Stored data entries
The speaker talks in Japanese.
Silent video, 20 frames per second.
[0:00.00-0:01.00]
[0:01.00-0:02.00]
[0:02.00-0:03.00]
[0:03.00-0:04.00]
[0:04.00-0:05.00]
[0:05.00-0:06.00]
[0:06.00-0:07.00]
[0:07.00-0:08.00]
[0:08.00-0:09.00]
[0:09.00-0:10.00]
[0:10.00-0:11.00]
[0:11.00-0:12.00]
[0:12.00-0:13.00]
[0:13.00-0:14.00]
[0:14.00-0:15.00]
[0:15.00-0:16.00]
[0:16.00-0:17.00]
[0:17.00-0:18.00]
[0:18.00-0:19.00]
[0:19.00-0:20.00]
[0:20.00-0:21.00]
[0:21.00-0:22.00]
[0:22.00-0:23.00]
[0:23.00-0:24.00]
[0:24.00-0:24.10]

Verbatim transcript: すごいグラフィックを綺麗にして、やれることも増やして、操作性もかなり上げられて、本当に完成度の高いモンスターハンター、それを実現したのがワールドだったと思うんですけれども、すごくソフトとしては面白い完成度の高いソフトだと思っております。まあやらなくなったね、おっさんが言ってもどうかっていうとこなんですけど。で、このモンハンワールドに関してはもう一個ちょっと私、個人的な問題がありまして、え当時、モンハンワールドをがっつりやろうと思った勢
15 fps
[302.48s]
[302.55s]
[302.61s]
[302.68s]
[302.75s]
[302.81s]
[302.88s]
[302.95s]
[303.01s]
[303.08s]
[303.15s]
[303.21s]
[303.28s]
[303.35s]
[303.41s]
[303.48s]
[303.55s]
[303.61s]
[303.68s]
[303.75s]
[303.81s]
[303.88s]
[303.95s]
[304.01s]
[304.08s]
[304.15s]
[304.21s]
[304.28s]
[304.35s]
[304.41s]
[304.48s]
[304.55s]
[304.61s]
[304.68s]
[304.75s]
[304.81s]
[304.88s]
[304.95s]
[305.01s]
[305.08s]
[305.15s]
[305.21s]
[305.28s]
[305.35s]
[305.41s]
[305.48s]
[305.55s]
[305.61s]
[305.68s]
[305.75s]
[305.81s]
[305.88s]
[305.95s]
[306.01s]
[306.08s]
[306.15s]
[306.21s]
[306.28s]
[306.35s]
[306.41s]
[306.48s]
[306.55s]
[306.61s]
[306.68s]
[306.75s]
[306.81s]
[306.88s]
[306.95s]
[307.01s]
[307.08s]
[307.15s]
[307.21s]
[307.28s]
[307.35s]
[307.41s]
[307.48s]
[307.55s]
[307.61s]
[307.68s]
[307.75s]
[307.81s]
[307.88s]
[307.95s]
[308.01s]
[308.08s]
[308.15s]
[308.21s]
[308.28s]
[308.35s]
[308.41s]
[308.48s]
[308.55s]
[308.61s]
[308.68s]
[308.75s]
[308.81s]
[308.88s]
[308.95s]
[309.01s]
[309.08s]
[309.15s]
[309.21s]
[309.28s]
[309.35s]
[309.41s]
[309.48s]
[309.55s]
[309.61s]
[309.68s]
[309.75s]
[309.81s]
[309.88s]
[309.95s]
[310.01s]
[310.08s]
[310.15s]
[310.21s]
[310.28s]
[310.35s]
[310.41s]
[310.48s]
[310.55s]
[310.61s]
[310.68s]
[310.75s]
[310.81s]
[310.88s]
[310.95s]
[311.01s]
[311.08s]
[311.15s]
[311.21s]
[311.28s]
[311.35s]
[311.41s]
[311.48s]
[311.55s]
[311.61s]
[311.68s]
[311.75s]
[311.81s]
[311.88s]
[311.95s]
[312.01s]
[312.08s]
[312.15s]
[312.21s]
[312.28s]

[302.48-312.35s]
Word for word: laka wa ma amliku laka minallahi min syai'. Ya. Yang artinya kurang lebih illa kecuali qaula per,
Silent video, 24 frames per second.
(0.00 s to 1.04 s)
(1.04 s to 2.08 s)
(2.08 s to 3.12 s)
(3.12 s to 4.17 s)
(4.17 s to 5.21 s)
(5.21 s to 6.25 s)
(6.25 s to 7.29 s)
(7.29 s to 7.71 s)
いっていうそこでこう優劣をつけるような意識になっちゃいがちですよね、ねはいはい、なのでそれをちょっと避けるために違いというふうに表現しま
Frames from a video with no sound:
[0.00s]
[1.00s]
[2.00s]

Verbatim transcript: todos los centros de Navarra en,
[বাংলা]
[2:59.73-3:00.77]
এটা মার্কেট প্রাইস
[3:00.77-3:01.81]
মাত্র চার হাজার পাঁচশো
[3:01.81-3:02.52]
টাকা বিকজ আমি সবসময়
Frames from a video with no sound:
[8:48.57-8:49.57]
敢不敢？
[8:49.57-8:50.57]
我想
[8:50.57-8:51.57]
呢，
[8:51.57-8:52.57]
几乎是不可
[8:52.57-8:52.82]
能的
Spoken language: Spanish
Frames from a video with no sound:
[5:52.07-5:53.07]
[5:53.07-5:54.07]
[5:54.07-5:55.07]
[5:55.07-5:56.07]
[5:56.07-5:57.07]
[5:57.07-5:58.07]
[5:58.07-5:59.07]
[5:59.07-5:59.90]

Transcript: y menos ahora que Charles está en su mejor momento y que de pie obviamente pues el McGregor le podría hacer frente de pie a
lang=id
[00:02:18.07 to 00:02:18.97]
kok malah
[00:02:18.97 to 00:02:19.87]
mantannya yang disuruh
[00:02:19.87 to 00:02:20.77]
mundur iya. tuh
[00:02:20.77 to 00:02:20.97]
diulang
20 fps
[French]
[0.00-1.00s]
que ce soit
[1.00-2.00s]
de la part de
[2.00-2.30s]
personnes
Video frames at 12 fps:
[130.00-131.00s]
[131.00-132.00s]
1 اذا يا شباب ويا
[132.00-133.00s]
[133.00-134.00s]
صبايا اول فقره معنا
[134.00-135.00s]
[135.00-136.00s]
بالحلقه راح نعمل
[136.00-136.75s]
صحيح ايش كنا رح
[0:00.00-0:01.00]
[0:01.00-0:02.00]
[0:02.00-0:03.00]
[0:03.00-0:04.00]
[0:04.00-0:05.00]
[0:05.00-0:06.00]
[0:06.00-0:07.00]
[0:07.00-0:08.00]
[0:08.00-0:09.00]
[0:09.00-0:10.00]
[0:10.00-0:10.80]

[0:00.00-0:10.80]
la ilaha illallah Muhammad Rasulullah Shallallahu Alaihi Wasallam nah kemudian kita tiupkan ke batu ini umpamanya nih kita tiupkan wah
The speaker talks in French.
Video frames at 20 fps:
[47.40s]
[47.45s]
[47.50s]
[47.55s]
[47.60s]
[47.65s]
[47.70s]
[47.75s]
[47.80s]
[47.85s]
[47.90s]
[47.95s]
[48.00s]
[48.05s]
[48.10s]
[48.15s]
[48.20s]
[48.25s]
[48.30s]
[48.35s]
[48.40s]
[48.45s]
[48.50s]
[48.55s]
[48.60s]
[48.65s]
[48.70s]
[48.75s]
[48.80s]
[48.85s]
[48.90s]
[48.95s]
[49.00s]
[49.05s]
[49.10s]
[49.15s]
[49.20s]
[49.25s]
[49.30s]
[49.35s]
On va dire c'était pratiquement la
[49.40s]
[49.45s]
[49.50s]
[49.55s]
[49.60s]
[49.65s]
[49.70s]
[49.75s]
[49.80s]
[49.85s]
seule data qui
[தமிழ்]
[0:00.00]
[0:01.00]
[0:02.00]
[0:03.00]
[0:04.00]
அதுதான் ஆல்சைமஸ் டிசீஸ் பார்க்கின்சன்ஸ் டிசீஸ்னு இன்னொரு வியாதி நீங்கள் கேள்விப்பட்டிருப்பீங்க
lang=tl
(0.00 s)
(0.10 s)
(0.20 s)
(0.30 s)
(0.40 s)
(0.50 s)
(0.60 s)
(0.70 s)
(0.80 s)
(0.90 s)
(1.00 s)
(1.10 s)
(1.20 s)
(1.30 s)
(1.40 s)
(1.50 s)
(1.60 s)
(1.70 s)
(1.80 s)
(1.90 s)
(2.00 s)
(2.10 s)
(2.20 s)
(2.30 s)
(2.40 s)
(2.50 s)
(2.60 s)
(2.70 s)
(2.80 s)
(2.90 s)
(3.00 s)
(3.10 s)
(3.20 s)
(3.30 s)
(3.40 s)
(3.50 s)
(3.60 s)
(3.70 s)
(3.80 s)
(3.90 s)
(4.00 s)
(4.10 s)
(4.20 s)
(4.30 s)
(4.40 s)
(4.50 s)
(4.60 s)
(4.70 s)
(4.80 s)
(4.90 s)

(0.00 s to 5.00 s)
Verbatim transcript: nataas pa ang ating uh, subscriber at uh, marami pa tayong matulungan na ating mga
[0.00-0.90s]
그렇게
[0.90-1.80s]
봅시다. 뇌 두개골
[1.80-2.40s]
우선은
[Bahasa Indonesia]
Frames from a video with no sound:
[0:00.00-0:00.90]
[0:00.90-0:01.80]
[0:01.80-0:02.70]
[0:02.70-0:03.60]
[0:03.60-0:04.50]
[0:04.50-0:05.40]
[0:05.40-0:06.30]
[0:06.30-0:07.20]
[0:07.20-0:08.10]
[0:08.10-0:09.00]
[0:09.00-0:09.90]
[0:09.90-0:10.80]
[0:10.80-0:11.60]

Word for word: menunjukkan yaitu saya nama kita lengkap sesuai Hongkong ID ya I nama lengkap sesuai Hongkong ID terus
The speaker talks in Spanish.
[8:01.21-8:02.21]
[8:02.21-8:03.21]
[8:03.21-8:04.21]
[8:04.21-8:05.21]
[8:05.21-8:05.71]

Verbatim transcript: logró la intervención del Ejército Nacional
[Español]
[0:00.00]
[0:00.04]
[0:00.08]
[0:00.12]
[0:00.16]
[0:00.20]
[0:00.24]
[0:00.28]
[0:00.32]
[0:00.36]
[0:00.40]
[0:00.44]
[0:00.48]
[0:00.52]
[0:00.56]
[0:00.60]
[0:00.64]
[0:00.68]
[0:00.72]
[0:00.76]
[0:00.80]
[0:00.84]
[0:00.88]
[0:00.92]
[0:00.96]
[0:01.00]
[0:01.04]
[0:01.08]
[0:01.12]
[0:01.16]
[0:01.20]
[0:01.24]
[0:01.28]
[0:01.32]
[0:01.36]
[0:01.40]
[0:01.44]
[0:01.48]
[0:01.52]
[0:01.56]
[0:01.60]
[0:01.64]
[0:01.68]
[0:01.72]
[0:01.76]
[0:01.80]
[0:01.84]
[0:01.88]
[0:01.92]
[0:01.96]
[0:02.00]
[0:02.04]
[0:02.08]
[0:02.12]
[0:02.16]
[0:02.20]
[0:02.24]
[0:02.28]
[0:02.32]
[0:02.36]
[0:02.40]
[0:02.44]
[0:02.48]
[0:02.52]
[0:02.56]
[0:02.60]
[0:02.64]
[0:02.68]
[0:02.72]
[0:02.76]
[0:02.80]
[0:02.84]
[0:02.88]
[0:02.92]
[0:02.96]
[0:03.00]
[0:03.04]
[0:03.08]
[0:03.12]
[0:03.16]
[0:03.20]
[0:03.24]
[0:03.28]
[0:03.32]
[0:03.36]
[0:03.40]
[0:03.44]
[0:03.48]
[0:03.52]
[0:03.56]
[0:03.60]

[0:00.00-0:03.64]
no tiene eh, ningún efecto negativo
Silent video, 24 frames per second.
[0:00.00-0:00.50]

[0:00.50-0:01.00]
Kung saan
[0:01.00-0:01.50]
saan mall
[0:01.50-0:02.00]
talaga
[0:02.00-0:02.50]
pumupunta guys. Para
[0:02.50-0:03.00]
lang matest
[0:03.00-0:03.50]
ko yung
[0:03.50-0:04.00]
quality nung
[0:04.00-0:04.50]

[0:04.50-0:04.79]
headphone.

- _Instructions to follow_:
Find how many lines of the preceding data contain "talks", and answer with that number only.

- _Answer below_:
3